▶ **Work required**: Quote the data below in full, minus the images.

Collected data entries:
• • • • •

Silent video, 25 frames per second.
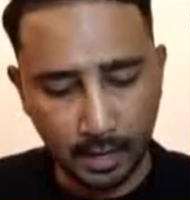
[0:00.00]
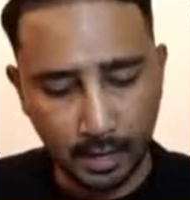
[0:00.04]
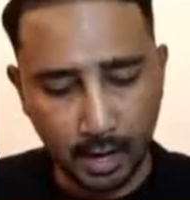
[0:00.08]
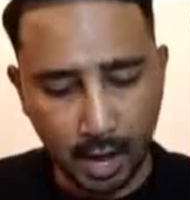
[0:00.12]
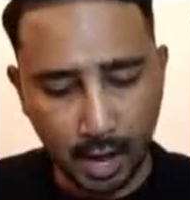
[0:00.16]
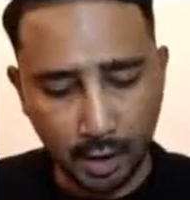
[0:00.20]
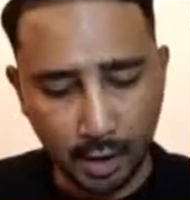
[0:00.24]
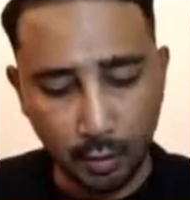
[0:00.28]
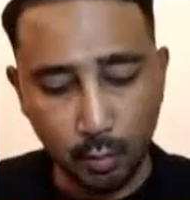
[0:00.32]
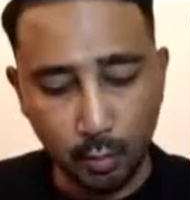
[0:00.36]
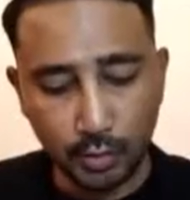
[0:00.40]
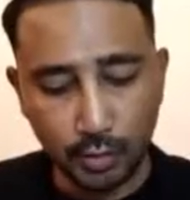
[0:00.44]

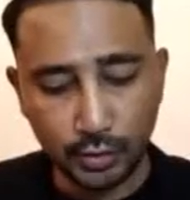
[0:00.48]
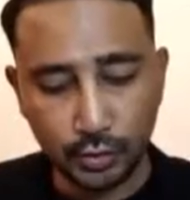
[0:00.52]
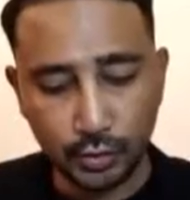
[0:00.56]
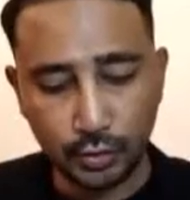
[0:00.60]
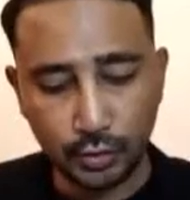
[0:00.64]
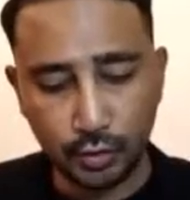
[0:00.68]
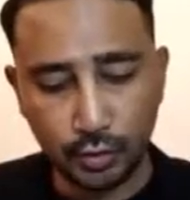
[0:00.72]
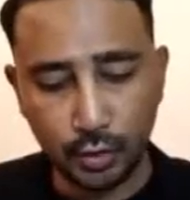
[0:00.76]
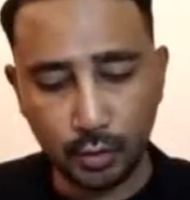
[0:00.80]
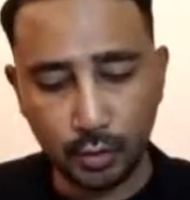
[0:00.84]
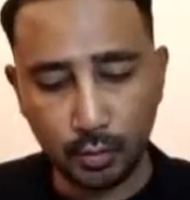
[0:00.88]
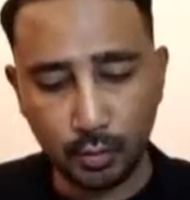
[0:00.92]
Karen wants
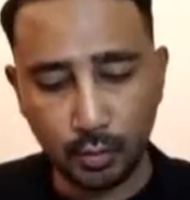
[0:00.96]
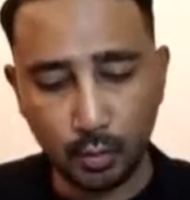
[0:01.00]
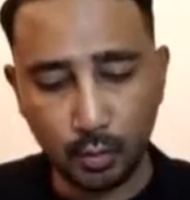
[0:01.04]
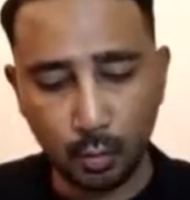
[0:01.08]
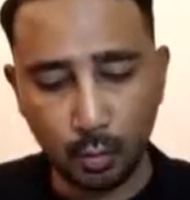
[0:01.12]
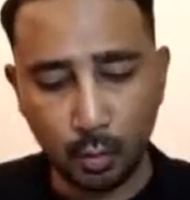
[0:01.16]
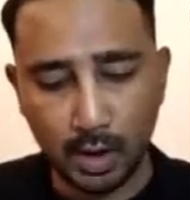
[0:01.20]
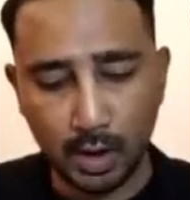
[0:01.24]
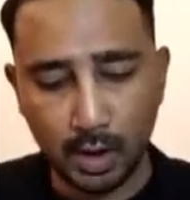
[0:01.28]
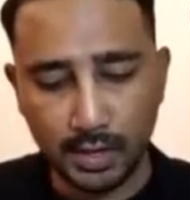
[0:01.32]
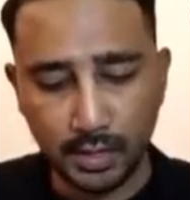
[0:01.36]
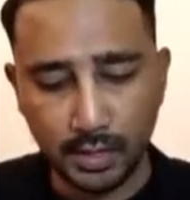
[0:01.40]
to know
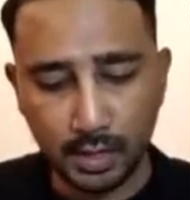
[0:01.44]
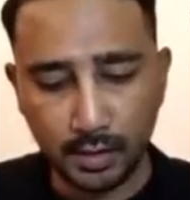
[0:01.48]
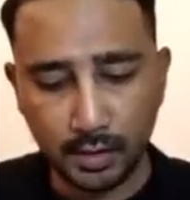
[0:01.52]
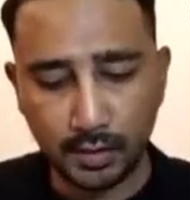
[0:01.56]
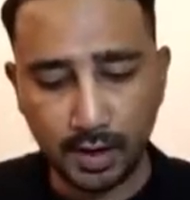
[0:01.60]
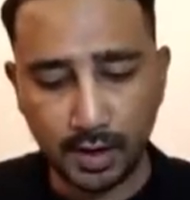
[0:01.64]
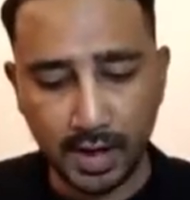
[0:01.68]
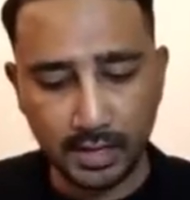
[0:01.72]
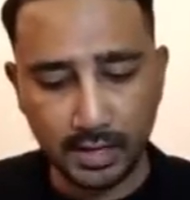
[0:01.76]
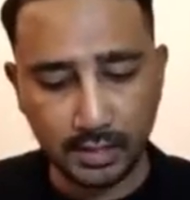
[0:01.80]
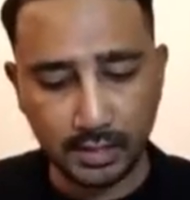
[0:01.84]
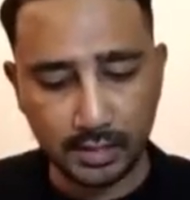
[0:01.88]
what her
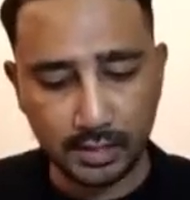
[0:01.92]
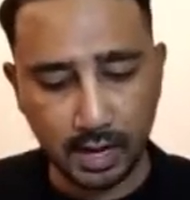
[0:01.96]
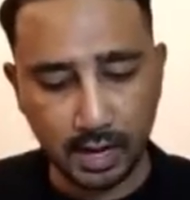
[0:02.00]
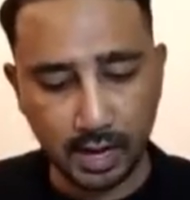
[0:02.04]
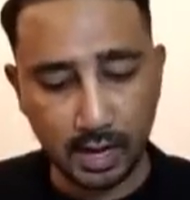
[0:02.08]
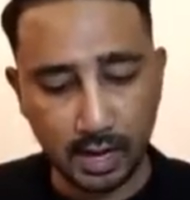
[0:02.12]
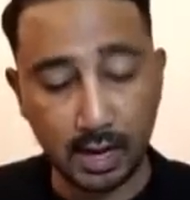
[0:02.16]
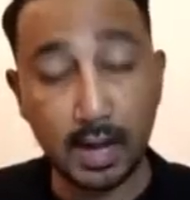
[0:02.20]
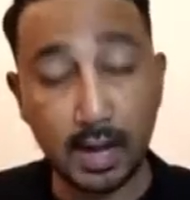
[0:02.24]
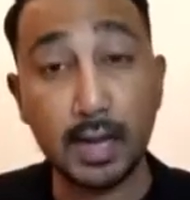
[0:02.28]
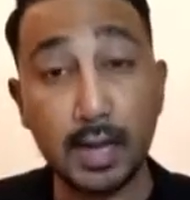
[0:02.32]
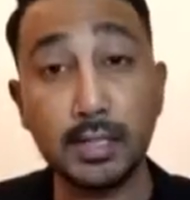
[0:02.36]
rights
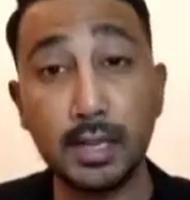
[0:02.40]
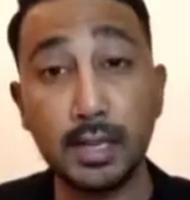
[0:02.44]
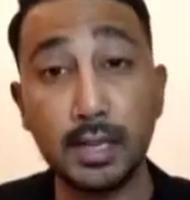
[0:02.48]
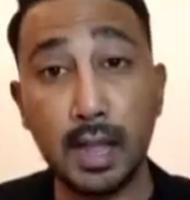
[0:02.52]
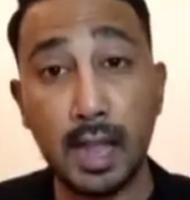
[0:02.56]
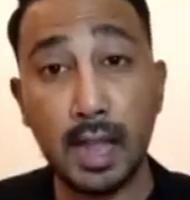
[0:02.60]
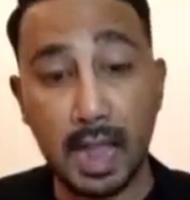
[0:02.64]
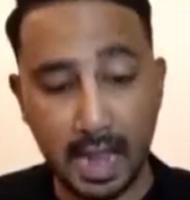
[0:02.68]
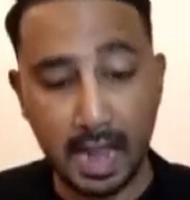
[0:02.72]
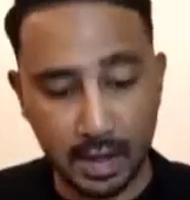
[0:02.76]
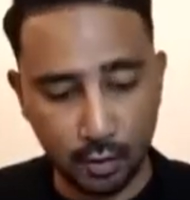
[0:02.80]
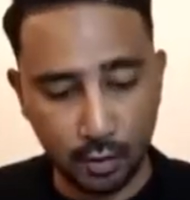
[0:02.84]
are as a
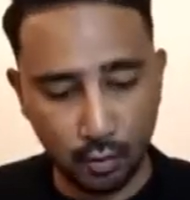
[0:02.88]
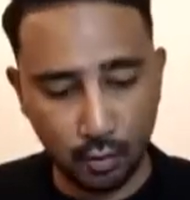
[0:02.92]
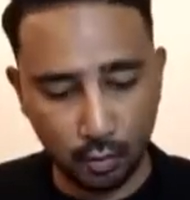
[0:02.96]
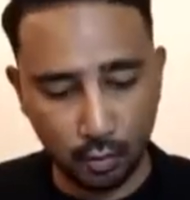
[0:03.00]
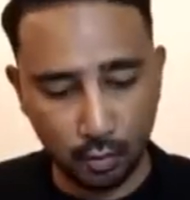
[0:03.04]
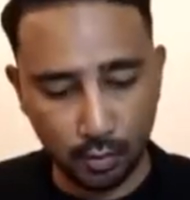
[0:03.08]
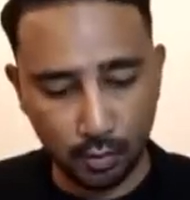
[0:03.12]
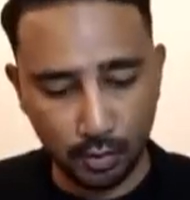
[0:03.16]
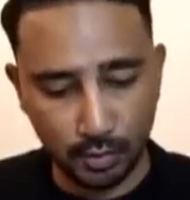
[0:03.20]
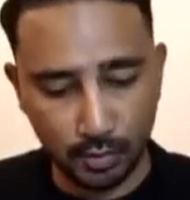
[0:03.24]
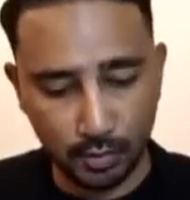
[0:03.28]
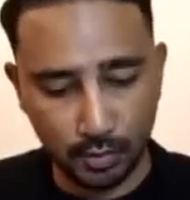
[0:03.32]

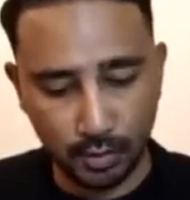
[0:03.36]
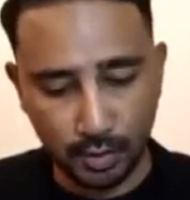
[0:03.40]
landlord.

• • • • •

▶ **Answer to this task**:
Silent video, 25 frames per second.
[0:00.00]
[0:00.04]
[0:00.08]
[0:00.12]
[0:00.16]
[0:00.20]
[0:00.24]
[0:00.28]
[0:00.32]
[0:00.36]
[0:00.40]
[0:00.44]

[0:00.48]
[0:00.52]
[0:00.56]
[0:00.60]
[0:00.64]
[0:00.68]
[0:00.72]
[0:00.76]
[0:00.80]
[0:00.84]
[0:00.88]
[0:00.92]
Karen wants
[0:00.96]
[0:01.00]
[0:01.04]
[0:01.08]
[0:01.12]
[0:01.16]
[0:01.20]
[0:01.24]
[0:01.28]
[0:01.32]
[0:01.36]
[0:01.40]
to know
[0:01.44]
[0:01.48]
[0:01.52]
[0:01.56]
[0:01.60]
[0:01.64]
[0:01.68]
[0:01.72]
[0:01.76]
[0:01.80]
[0:01.84]
[0:01.88]
what her
[0:01.92]
[0:01.96]
[0:02.00]
[0:02.04]
[0:02.08]
[0:02.12]
[0:02.16]
[0:02.20]
[0:02.24]
[0:02.28]
[0:02.32]
[0:02.36]
rights
[0:02.40]
[0:02.44]
[0:02.48]
[0:02.52]
[0:02.56]
[0:02.60]
[0:02.64]
[0:02.68]
[0:02.72]
[0:02.76]
[0:02.80]
[0:02.84]
are as a
[0:02.88]
[0:02.92]
[0:02.96]
[0:03.00]
[0:03.04]
[0:03.08]
[0:03.12]
[0:03.16]
[0:03.20]
[0:03.24]
[0:03.28]
[0:03.32]

[0:03.36]
[0:03.40]
landlord.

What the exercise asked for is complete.